There’s much more to this than just the EU. Tony Blair’s abdicating responsibility for the Iraq War to Parliament has created the absurd precedent that the Government feels the need for a vote before even the most limited overseas intervention.
That vote was accompanied by rhetoric that, whilst stirring, was out of all proportion to the actual action proposed, and followed an earlier defeat wherein Ed Miliband’s need for a tough-guy moment was allowed to short-circuit the entire Western response to Bashar al-Assad’s crimes against his people.
Or there’s the Fixed-term Parliament’s Act, which should have been a one-off fix but looks like becoming a permanent part of our constitution, despite widespread recognition that replacing the organic tempo of British politics with a rigid structure which imprisons administrations in office does more bad than good.
It’s up for review, and a private member’s bill has been tabled to repeal it, but even amongst people who’d like to see the back of it there is one objection which, whilst entirely lacking in substance or merit, they fear will prove insuperable: “You can’t give powers back to the Queen!“. But you can, and we should.
Nobody with the faintest grasp of how our constitution actually works could mistake the royal prerogative for powers actually exercised by the monarch. Rather, the Crown is a very useful and entirely passive vessel in which executive powers are stored, ready when the elected Government needs them.
But this monarchical aesthetic – and constitutional reform often turns out, like so much progressivism, to be little more than a pre-occupation with aesthetics – leads some people to treat perfectly normal, discretionary executive powers as some kind of aberration. Or “an ancient vestigial power left over from a time before the UK was a democracy”, in the words of one staunch Remainer.
If the intent of those behind the challenge wasn’t entirely clear, by the way, this article by a QC on the Independent website clears things up: the ruling is all about giving MPs and peers a chance to speak for a silent Remain majority (non-voters being complacent Remainers, obviously) and either block Brexit or demand another referendum designed to ensure Leave cannot win.
For good measure the author then goes on to advocate a codified constitution, a constitutional innovation the primary effect of which would be a huge transfer of power from the Government to the legal profession and the interest groups who employ it. The best argument he can muster are that it’s what other countries do, which ought detain only the fashion-conscious.
However, we should be grateful to Geoffrey Robinson QC for providing us with such a timely reminder that we should never allow a veil of legal technicality to exclude us from what are fundamentally political debates. He couches his piece in terms of “how our country works” but in truth it is much more about how he feels it ought to work, a subject on which his opinion is no more important or valuable than anybody else’s.

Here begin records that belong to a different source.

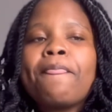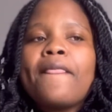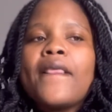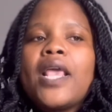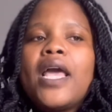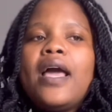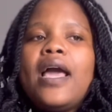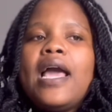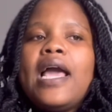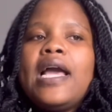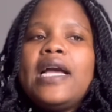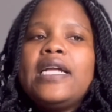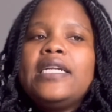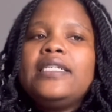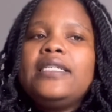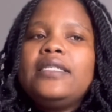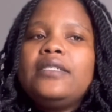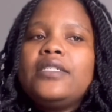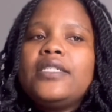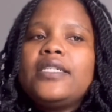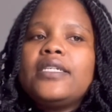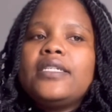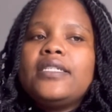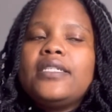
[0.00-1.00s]

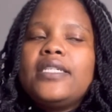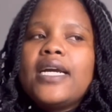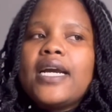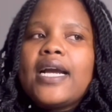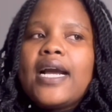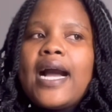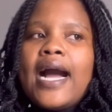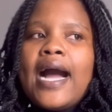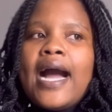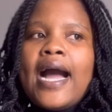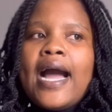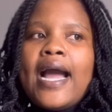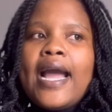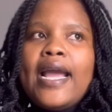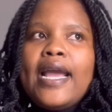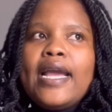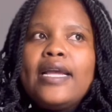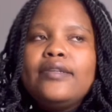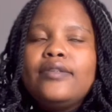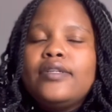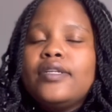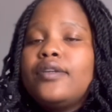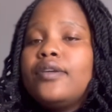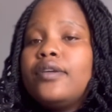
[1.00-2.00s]
And the guy
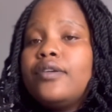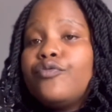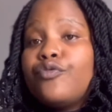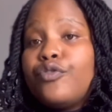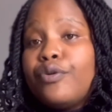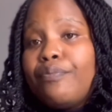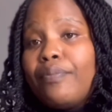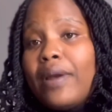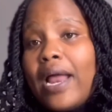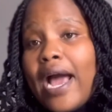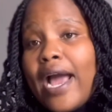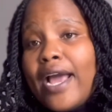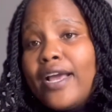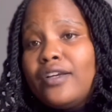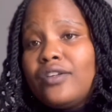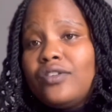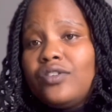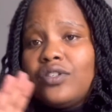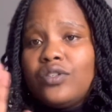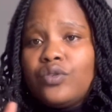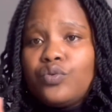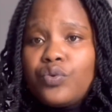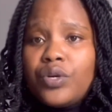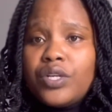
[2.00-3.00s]
didn't reply. He
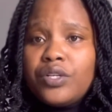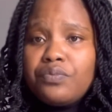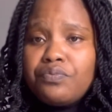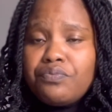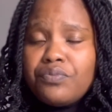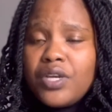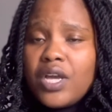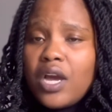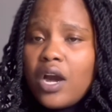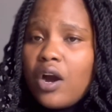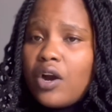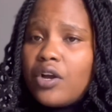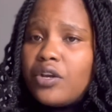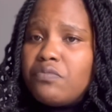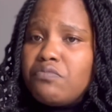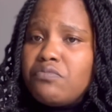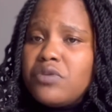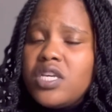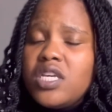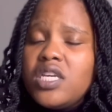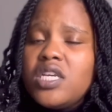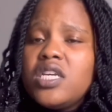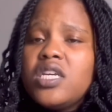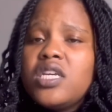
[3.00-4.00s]
just went me on
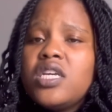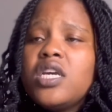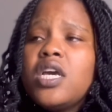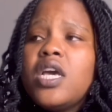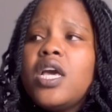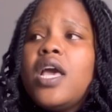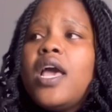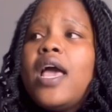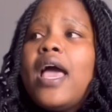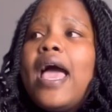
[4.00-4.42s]
me.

The Government may have lost this case, and may well lose the appeal, but Theresa May is absolutely right to defend the royal prerogative and should continue to do so.
Not only is executive power a legitimate and normal part of how democratic government works, but the Government must be able to act decisively on its mandate if the snares of the privileged and powerful (wherever they be laid) are not to bind it tight to their own interests.
If she does intend to bring about the return of a more grown-up sort of Government, defeating and dismissing the childish complaint about “giving powers back to the Queen”, and all the error that flows from it, would be a welcome step in the right direction.